Segment Start: INPUT DATA
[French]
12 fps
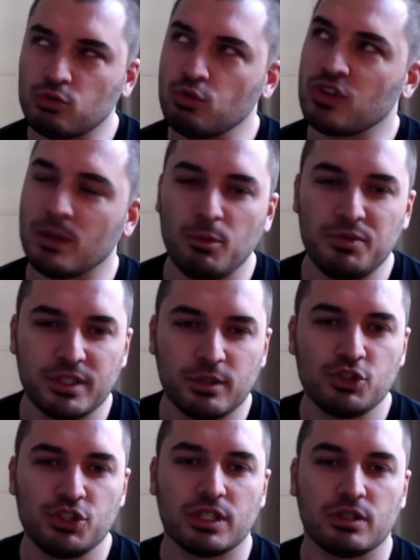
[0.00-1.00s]
tout ce qui est un peu
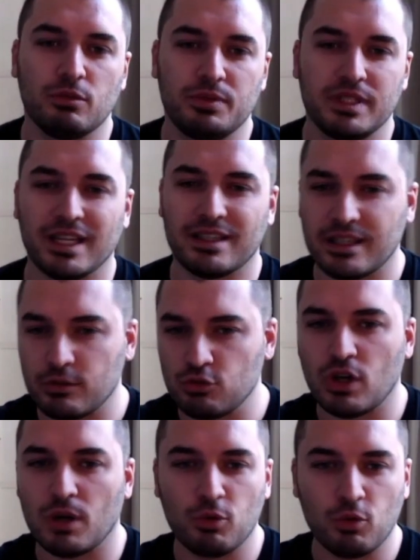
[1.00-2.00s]
psychologique ou psychiatrique est
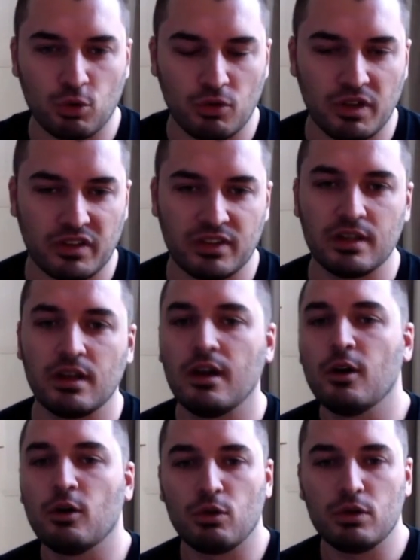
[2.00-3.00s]
toujours un peu controversé
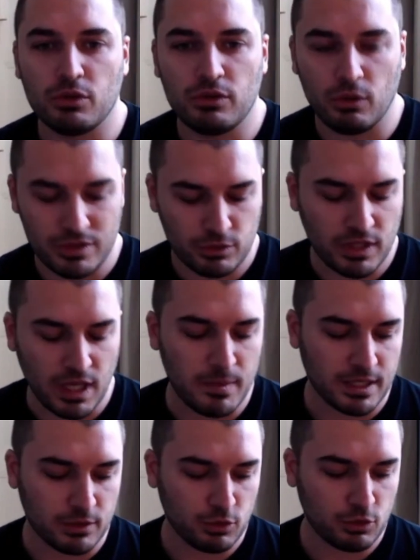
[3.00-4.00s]
ou, discutable,
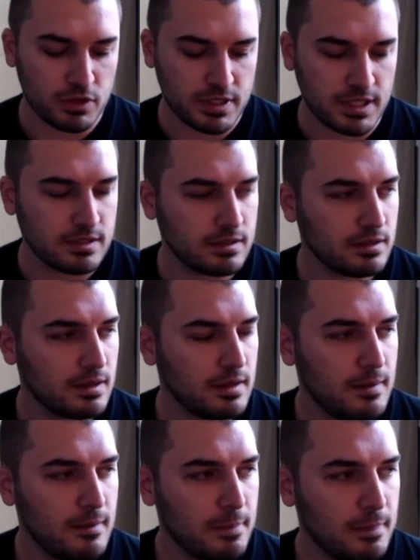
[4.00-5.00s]
mais c'est un truc que cite,
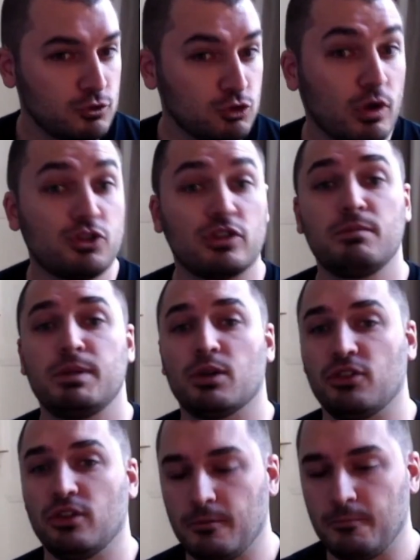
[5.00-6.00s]
je crois, Jordan
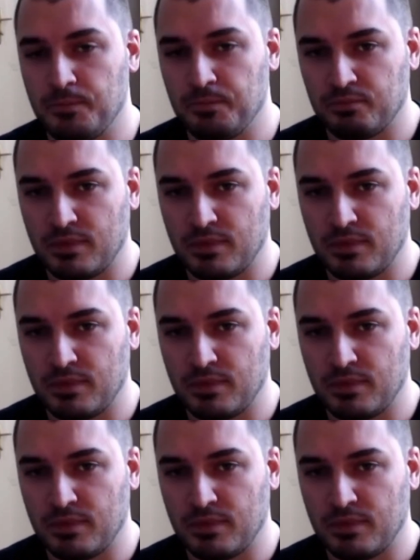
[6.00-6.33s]
Peterson.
Segment End: INPUT DATA
# PROMPT
The records, exactly as written but without images, should be returned.

# EXERCISE ANSWER
[French]
12 fps
[0.00-1.00s]
tout ce qui est un peu
[1.00-2.00s]
psychologique ou psychiatrique est
[2.00-3.00s]
toujours un peu controversé
[3.00-4.00s]
ou, discutable,
[4.00-5.00s]
mais c'est un truc que cite,
[5.00-6.00s]
je crois, Jordan
[6.00-6.33s]
Peterson.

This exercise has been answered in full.